[Records from a dataset]

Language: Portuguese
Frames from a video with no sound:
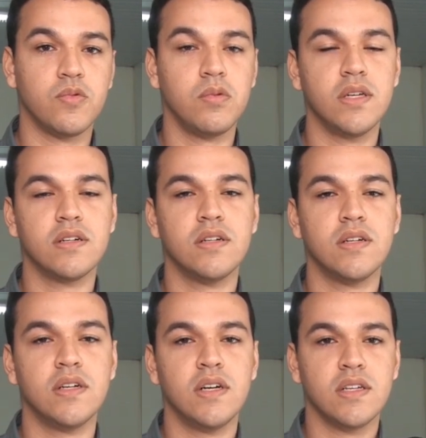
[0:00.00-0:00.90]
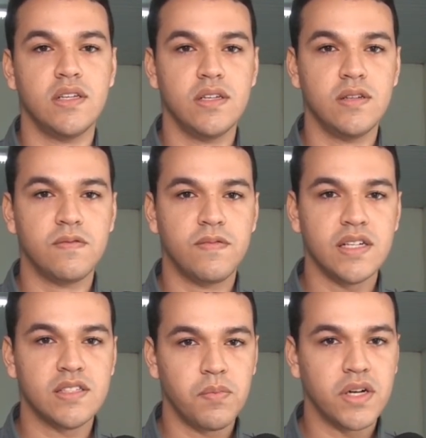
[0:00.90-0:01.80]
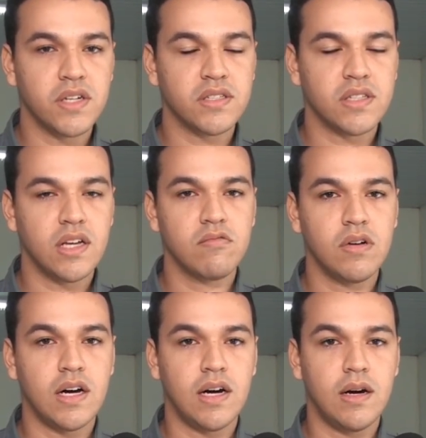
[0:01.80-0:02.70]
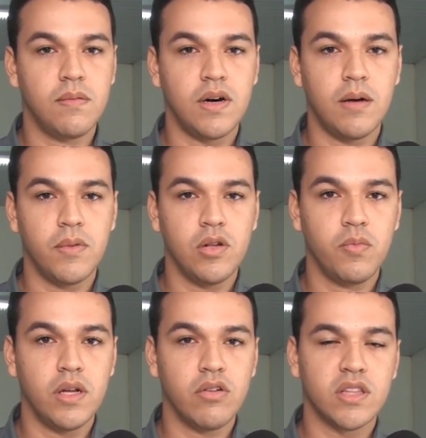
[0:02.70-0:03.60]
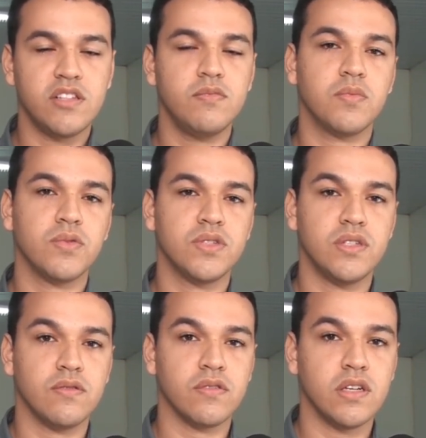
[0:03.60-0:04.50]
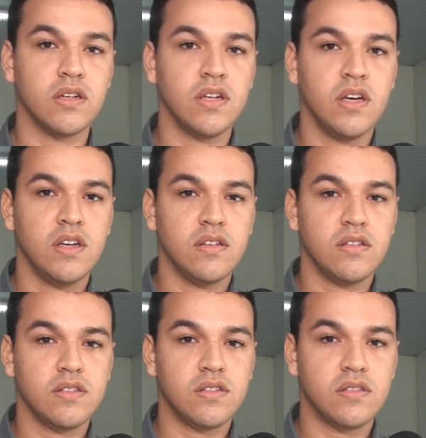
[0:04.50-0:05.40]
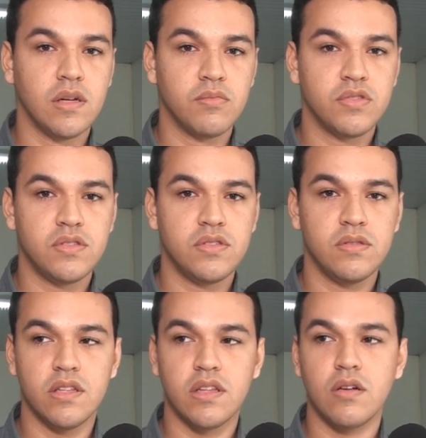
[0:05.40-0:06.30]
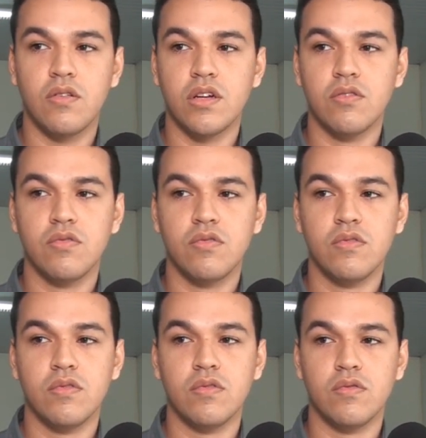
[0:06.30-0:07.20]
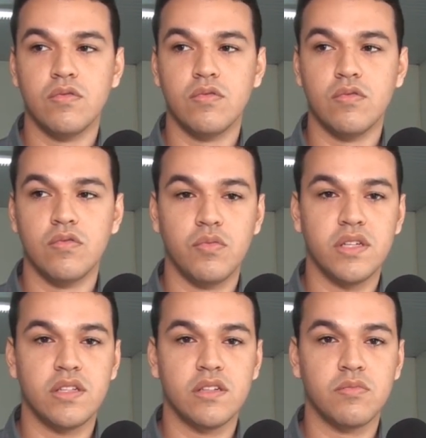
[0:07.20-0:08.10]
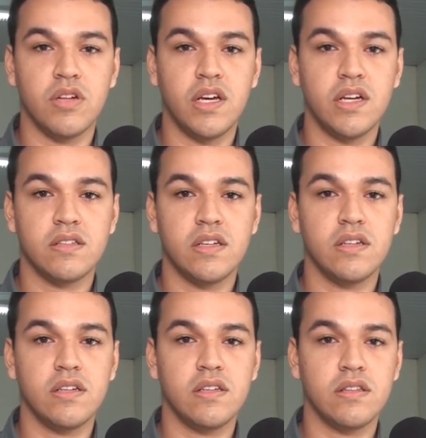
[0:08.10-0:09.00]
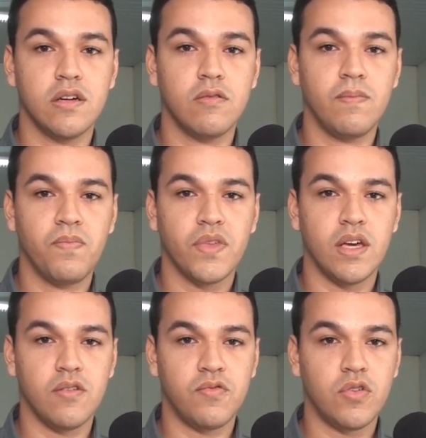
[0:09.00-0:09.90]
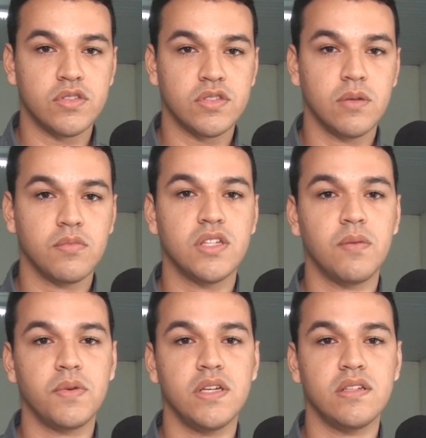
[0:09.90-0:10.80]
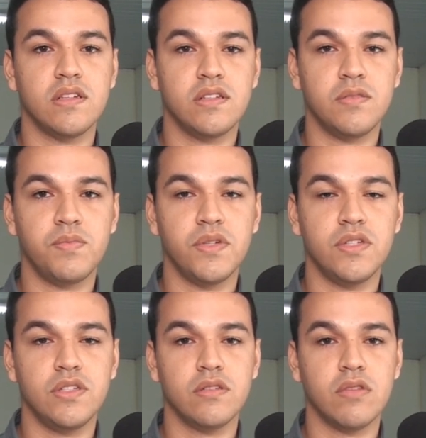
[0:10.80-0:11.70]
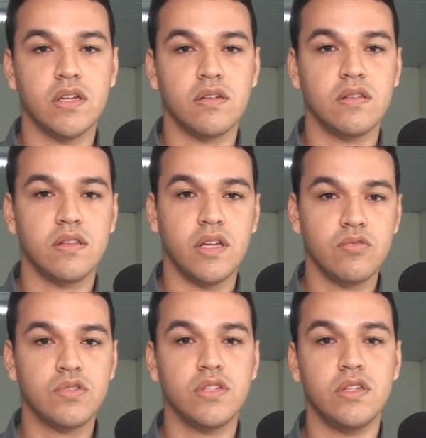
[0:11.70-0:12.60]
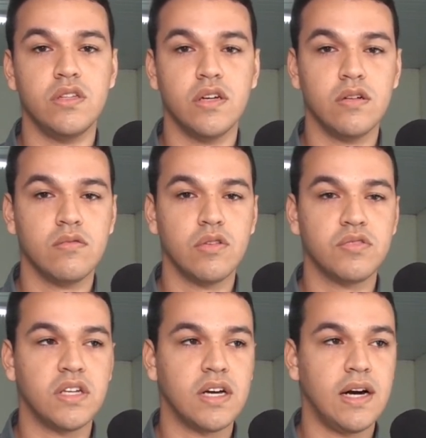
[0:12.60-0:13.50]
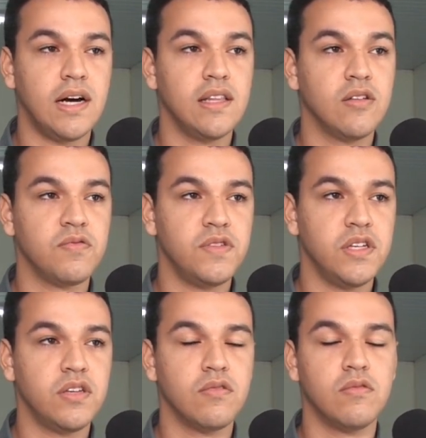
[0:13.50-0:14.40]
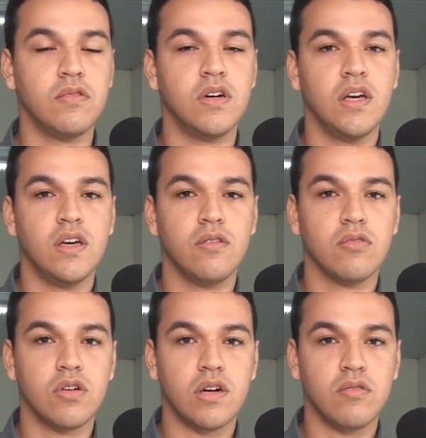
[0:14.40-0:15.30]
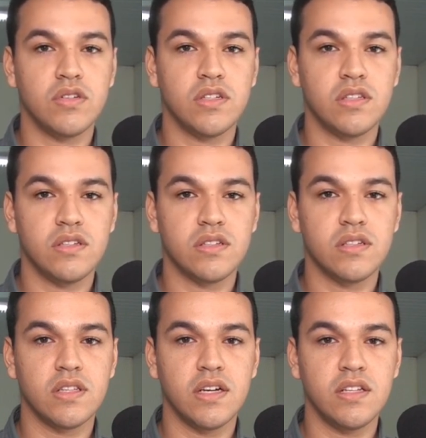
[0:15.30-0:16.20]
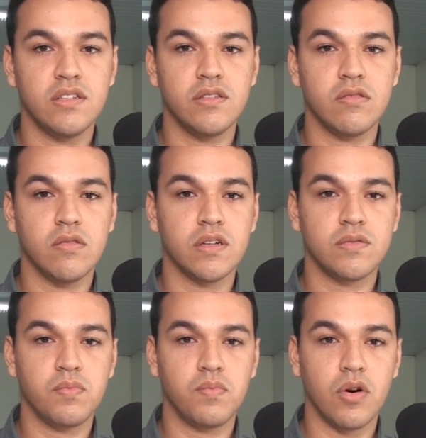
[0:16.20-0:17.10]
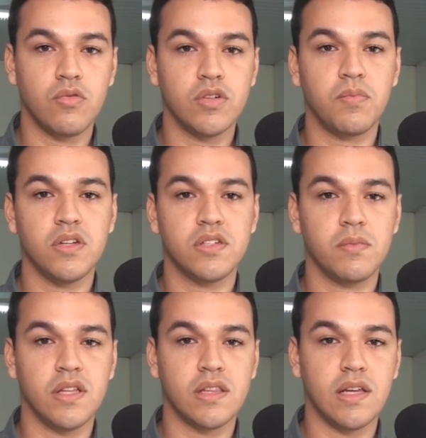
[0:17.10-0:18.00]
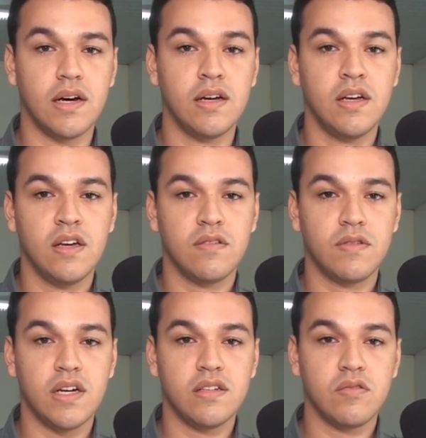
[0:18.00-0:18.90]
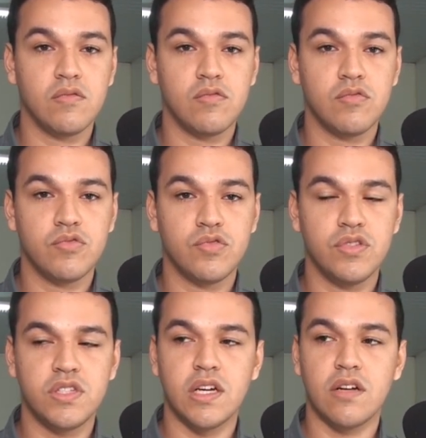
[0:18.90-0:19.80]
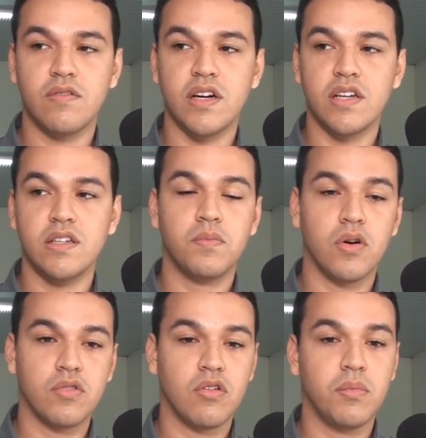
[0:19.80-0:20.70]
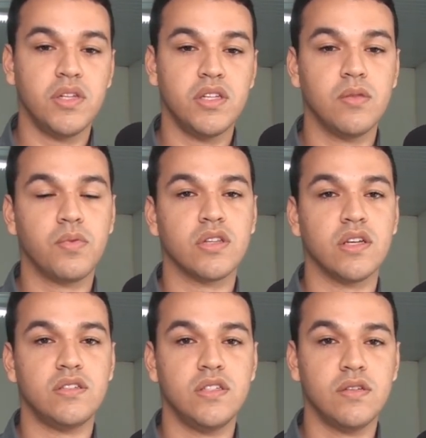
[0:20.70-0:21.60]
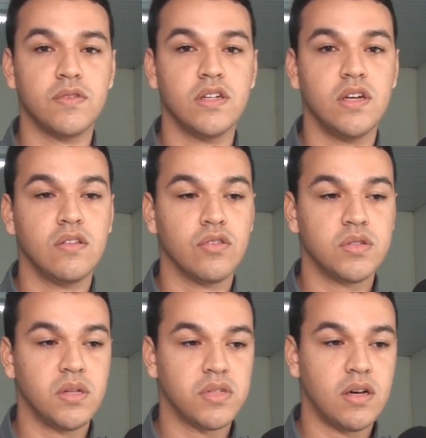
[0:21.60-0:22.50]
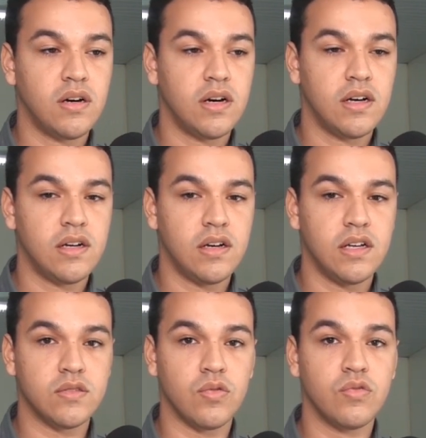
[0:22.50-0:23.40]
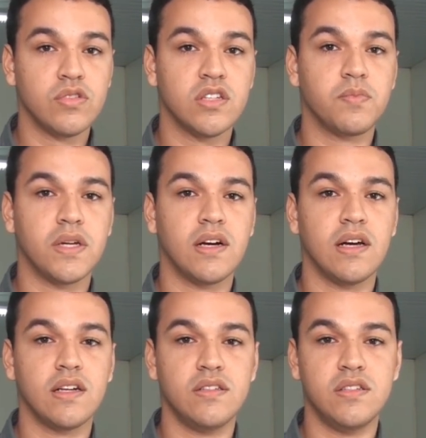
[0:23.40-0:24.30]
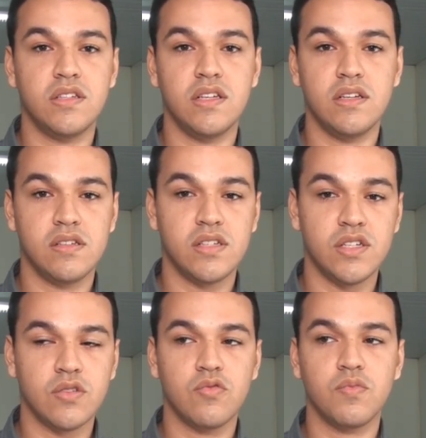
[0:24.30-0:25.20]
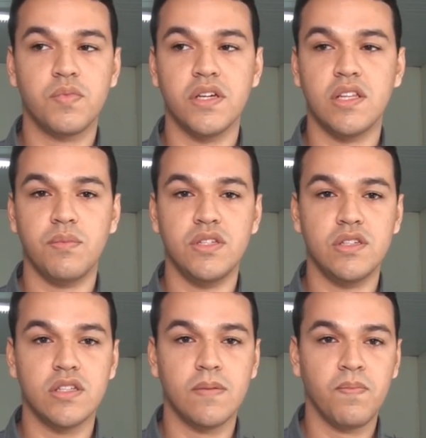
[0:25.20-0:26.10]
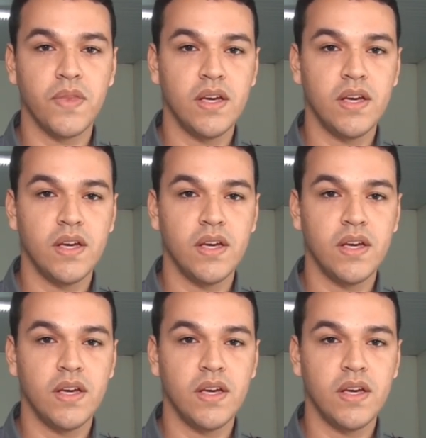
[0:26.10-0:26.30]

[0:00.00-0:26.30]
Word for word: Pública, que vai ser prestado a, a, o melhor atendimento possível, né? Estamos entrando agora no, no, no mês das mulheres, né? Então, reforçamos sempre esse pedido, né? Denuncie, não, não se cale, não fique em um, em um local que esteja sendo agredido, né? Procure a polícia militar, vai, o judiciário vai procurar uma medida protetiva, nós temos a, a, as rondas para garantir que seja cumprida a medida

*YOUR TASK*.
Before answering, find the line with "[0:16.20-0:17.10]" in the records above; then reproduce exactly each line from the first through that line, leaving out pictures.

*REPLY*.
Language: Portuguese
Frames from a video with no sound:
[0:00.00-0:00.90]
[0:00.90-0:01.80]
[0:01.80-0:02.70]
[0:02.70-0:03.60]
[0:03.60-0:04.50]
[0:04.50-0:05.40]
[0:05.40-0:06.30]
[0:06.30-0:07.20]
[0:07.20-0:08.10]
[0:08.10-0:09.00]
[0:09.00-0:09.90]
[0:09.90-0:10.80]
[0:10.80-0:11.70]
[0:11.70-0:12.60]
[0:12.60-0:13.50]
[0:13.50-0:14.40]
[0:14.40-0:15.30]
[0:15.30-0:16.20]
[0:16.20-0:17.10]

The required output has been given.